··· Study material ···

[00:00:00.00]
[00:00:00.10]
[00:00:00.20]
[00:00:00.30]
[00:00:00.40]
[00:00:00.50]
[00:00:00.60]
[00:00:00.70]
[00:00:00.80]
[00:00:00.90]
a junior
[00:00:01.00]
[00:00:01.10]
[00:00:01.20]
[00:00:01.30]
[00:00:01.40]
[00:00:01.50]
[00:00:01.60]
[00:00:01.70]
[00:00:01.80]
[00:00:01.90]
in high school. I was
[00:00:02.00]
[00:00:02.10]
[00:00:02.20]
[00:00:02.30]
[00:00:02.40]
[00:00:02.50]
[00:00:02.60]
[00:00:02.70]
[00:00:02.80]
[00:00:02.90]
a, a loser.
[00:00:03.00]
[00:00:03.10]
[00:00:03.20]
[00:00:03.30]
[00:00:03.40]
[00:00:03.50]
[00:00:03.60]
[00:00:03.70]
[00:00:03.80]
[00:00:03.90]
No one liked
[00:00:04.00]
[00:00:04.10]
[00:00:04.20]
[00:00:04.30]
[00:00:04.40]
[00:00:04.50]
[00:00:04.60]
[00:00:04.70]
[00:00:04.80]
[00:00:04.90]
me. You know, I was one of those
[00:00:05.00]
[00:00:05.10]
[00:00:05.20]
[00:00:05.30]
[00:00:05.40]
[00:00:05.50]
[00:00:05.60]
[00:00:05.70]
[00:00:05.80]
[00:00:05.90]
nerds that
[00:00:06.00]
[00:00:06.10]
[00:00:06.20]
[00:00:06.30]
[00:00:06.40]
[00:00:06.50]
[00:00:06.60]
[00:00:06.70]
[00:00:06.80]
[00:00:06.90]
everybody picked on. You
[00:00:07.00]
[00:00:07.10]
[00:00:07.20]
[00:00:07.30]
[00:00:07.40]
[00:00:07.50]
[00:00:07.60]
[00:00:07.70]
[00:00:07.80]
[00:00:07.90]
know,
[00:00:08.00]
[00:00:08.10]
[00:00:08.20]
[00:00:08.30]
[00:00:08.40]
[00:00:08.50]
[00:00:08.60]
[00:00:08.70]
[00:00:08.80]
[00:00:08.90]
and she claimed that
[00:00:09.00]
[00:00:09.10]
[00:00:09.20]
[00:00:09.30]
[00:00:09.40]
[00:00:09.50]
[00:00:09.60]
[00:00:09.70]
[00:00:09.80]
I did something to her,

···
··· Study material ···

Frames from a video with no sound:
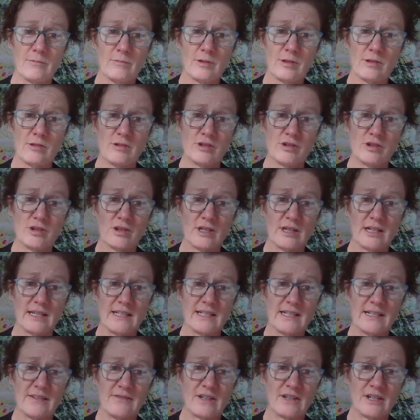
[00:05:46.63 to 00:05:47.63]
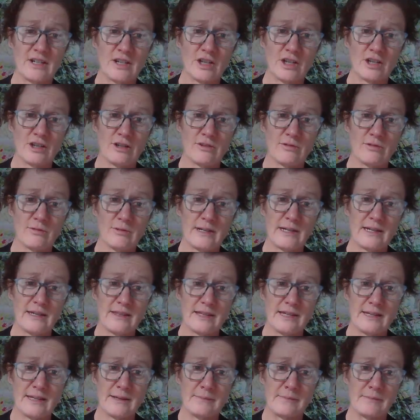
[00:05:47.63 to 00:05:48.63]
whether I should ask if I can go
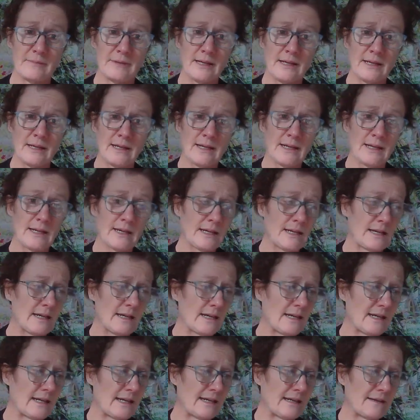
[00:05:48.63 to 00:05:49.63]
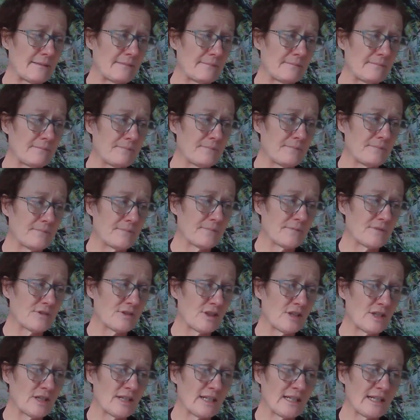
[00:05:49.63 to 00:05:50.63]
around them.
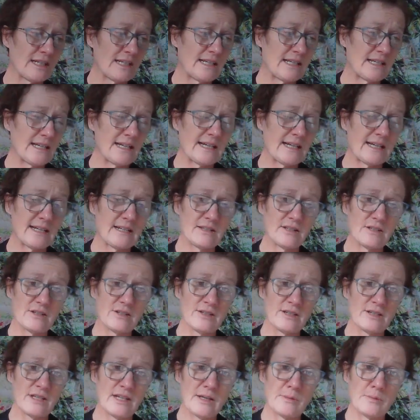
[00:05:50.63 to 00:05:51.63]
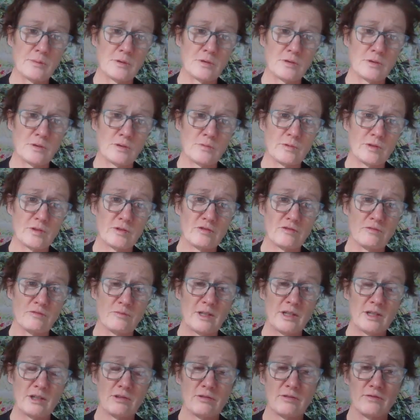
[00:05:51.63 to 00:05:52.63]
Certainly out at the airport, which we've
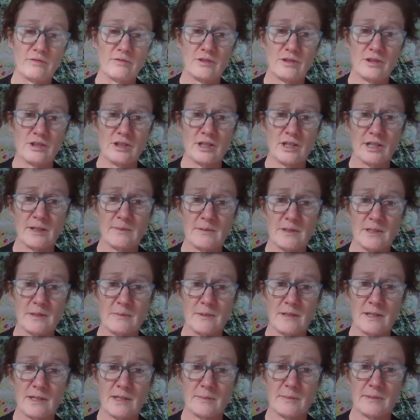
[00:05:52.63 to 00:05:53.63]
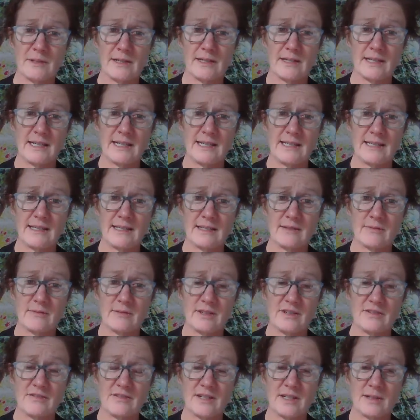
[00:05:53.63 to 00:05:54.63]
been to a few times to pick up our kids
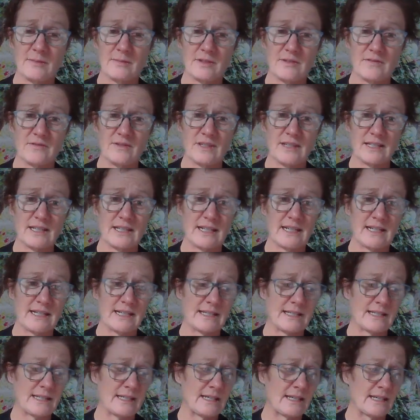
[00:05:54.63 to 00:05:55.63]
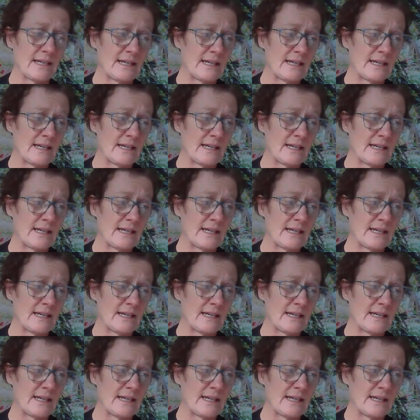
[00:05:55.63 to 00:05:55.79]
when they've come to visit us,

···

#### Task to carry out:
Copy exactly the stretch of data above from the line with "[00:00:00.00]" through the line with "[00:00:04.80]", and omit all other lines.

#### Response:
[00:00:00.00]
[00:00:00.10]
[00:00:00.20]
[00:00:00.30]
[00:00:00.40]
[00:00:00.50]
[00:00:00.60]
[00:00:00.70]
[00:00:00.80]
[00:00:00.90]
a junior
[00:00:01.00]
[00:00:01.10]
[00:00:01.20]
[00:00:01.30]
[00:00:01.40]
[00:00:01.50]
[00:00:01.60]
[00:00:01.70]
[00:00:01.80]
[00:00:01.90]
in high school. I was
[00:00:02.00]
[00:00:02.10]
[00:00:02.20]
[00:00:02.30]
[00:00:02.40]
[00:00:02.50]
[00:00:02.60]
[00:00:02.70]
[00:00:02.80]
[00:00:02.90]
a, a loser.
[00:00:03.00]
[00:00:03.10]
[00:00:03.20]
[00:00:03.30]
[00:00:03.40]
[00:00:03.50]
[00:00:03.60]
[00:00:03.70]
[00:00:03.80]
[00:00:03.90]
No one liked
[00:00:04.00]
[00:00:04.10]
[00:00:04.20]
[00:00:04.30]
[00:00:04.40]
[00:00:04.50]
[00:00:04.60]
[00:00:04.70]
[00:00:04.80]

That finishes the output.